**Your instructions**:
The word "second" appears in some lines of the entries. Say how many, and give nothing but the number.

*** Stored data ***

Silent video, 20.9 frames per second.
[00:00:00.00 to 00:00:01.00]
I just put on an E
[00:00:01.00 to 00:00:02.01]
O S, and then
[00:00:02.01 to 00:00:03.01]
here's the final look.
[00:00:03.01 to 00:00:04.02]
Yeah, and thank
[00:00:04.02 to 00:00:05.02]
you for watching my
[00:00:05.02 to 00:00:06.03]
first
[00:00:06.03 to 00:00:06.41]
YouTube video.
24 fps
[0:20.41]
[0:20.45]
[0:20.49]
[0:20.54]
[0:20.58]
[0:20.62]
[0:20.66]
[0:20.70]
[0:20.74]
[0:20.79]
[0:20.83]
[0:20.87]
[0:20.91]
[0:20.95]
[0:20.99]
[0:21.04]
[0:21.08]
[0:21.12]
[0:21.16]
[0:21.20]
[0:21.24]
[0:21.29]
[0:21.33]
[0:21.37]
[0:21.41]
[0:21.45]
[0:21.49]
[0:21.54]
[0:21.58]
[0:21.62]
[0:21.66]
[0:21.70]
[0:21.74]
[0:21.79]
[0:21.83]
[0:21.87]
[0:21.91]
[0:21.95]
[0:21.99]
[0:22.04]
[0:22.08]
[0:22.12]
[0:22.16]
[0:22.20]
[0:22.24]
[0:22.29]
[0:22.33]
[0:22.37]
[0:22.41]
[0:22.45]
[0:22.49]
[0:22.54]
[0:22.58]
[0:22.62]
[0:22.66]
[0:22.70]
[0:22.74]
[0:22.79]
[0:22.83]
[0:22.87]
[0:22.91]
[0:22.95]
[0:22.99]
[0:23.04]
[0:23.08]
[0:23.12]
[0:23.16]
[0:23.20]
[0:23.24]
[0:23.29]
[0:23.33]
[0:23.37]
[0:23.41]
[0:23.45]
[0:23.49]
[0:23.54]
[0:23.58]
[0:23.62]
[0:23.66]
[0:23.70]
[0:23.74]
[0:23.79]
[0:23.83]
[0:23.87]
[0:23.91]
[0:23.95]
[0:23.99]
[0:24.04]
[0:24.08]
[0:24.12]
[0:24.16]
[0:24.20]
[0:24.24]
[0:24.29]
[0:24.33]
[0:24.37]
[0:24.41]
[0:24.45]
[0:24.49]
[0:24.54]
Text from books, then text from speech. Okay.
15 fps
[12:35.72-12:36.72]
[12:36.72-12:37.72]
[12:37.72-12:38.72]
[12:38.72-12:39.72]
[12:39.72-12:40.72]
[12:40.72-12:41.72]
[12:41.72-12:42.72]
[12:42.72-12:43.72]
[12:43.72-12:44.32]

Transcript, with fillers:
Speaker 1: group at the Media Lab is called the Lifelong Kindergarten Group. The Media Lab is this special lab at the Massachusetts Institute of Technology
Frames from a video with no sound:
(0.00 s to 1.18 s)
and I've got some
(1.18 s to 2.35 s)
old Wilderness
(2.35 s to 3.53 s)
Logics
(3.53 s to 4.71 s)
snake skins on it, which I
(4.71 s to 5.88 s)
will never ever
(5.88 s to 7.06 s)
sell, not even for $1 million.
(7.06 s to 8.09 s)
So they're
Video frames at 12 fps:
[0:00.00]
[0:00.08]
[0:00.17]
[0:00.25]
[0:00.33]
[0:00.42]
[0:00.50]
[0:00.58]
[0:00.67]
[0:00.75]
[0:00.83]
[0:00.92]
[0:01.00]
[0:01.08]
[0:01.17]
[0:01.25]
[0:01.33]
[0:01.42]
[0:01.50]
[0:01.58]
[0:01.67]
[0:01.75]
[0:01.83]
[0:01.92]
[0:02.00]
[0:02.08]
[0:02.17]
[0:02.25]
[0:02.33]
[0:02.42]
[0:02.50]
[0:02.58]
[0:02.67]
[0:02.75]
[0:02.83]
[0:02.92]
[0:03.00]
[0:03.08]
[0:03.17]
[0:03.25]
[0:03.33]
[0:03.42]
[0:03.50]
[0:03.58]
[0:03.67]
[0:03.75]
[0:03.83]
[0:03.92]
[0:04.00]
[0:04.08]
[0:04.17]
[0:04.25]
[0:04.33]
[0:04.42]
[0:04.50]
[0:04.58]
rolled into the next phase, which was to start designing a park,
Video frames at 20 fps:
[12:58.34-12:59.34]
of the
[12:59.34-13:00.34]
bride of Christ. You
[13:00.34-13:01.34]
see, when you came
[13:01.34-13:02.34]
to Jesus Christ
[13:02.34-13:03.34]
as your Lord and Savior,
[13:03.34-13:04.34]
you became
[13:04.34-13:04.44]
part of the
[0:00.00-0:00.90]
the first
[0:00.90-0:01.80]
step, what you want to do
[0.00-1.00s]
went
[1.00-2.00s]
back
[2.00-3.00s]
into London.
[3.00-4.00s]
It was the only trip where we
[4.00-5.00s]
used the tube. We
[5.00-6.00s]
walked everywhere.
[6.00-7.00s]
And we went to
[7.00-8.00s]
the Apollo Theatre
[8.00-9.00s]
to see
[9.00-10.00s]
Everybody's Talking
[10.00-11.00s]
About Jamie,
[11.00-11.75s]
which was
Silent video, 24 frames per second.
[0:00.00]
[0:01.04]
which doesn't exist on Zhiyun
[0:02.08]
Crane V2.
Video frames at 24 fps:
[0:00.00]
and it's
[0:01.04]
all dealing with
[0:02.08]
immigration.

*** End of Stored data ***

**Task result**:
2